# Show off your springtail cultures!



## chinoanoah (Mar 9, 2009)

I'm hoping to find out what my springtail culture should look like!

Thanks.


----------



## frogparty (Dec 27, 2007)

It should look like culture media with a sh*tload of springtails in it


----------



## chinoanoah (Mar 9, 2009)

Do you have a photo definition of a "sh*tload of springtails"?


----------



## frogparty (Dec 27, 2007)

I've never taken a pic of them, but I'm talking thousands and thousands for your standard sized culture. You should be able to blow over the top and see hundreds jump


----------



## gary1218 (Dec 31, 2005)




----------



## chinoanoah (Mar 9, 2009)

Wow. What do you feed, and how often?


----------



## frogparty (Dec 27, 2007)

That's a photo of a sh*tload of springtails right there


----------



## curlykid (Jan 28, 2011)

imagine letting a frog in there!


----------



## motydesign (Feb 27, 2011)

Currently have six tropicals that are all about equally producing
Then two pink cxs so here they are.

So here is a turface sub I started with








A month or so later








Then tropicals kept on charcoal only fed yeast
















Pinks on leaf litter


----------



## billschwinn (Dec 17, 2008)

My Springtails look like that only in my dreams!

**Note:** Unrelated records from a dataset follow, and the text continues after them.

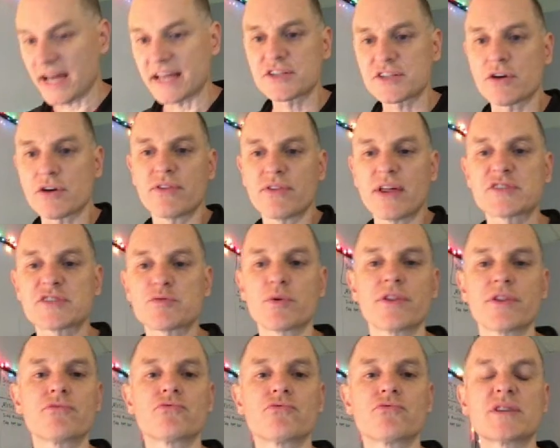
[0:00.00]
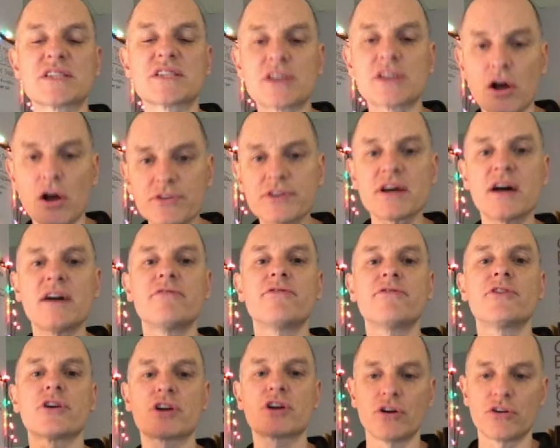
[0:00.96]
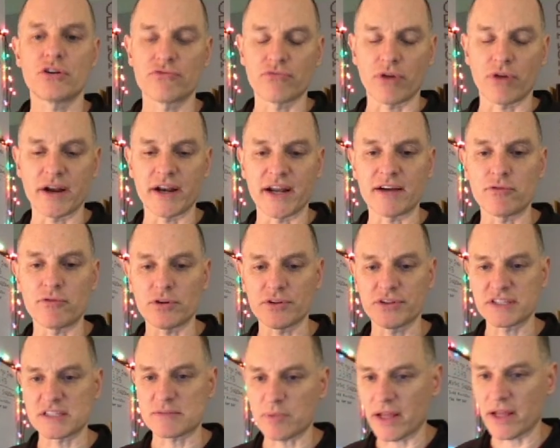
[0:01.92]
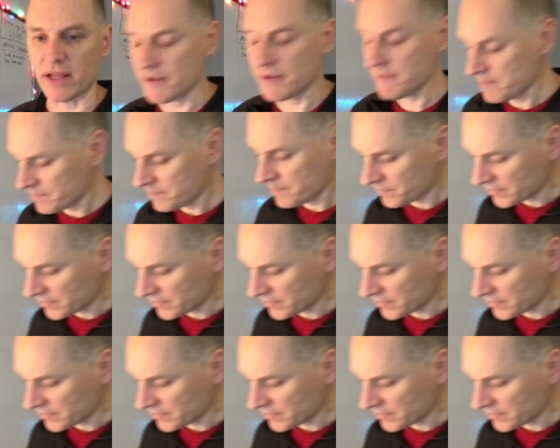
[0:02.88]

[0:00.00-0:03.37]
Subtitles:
So that's where the result of your code running will display.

Can you detail your care?


----------



## motydesign (Feb 27, 2011)

Really bill???? 
Hmmm well I will take that as a compliment, but super simple.
RO water only obviously hard wood charcoal, feed dry active yeast as needed, store at 73F. Then wait 
I see people adding rice and this and that and mushrooms.... All full of mites and junk. Yeast is clean they thrive on it and that's all I need.


----------



## billschwinn (Dec 17, 2008)

motydesign said:


> Really bill????
> Hmmm well I will take that as a compliment, but super simple.
> RO water only obviously hard wood charcoal, feed dry active yeast as needed, store at 73F. Then wait
> I see people adding rice and this and that and mushrooms.... All full of mites and junk. Yeast is clean they thrive on it and that's all I need.


I always have used tap water and the substrate is coco fiber. Would these facts explain bad production? I do keep at your suggested temps and feed just the yeast. Why only RO water? What bad effects can tap do? Thanks Bill


----------



## curlykid (Jan 28, 2011)

don't mean to butt in, but tap a lot of times has chlorine added to kill organisms in the water, thus hindering the health of springtails.


----------



## motydesign (Feb 27, 2011)

curlykid said:


> don't mean to butt in, but tap a lot of times has chlorine added to kill organisms in the water, thus hindering the health of springtails.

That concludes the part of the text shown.